| Goal of the exercise |
Copy, please, the line with "(161.29 s to 162.34 s)" and each line that follows it through the end of the data below, exactly as given and without pictures.

Dataset entries:
====================

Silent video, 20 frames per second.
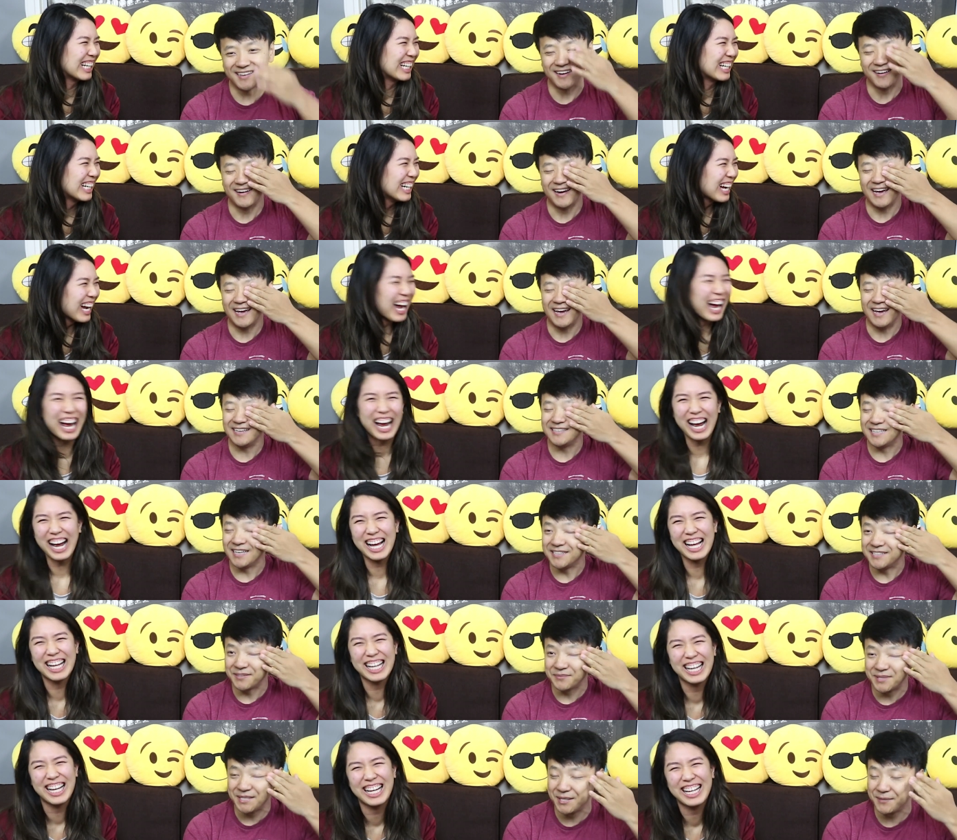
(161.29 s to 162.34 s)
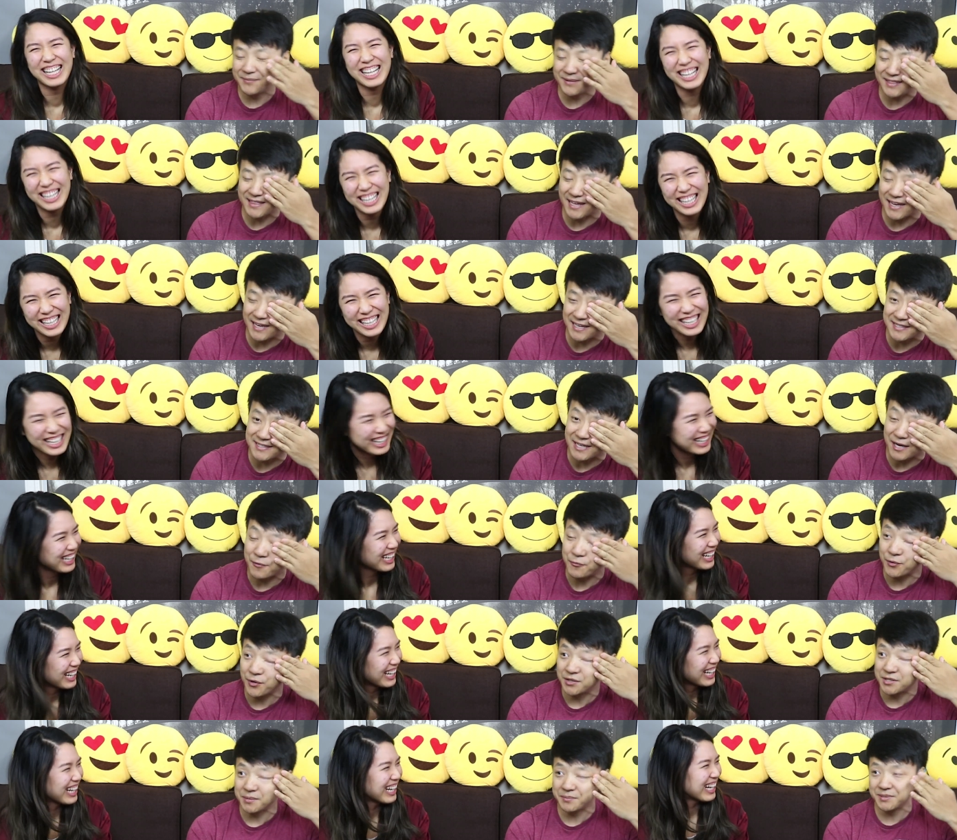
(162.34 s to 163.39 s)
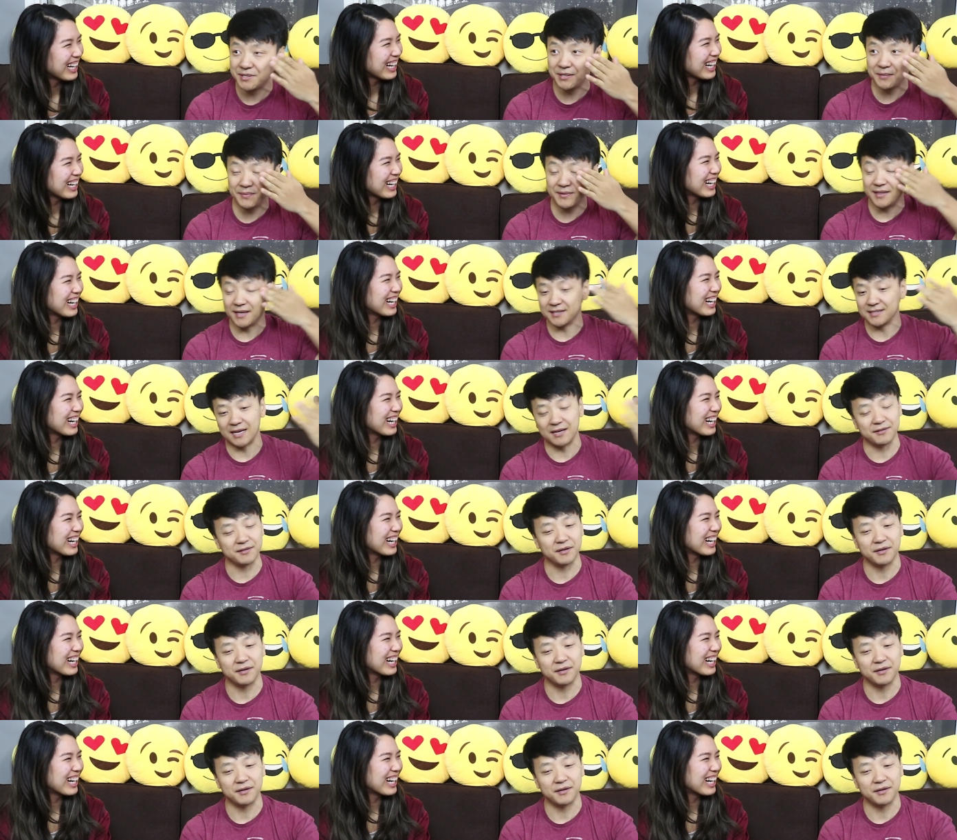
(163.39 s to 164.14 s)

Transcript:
Speaker 1: you know, I, I say some stupid things. I wear some stupid things. I don't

====================

| Answer to this problem |
(161.29 s to 162.34 s)
(162.34 s to 163.39 s)
(163.39 s to 164.14 s)

Transcript:
Speaker 1: you know, I, I say some stupid things. I wear some stupid things. I don't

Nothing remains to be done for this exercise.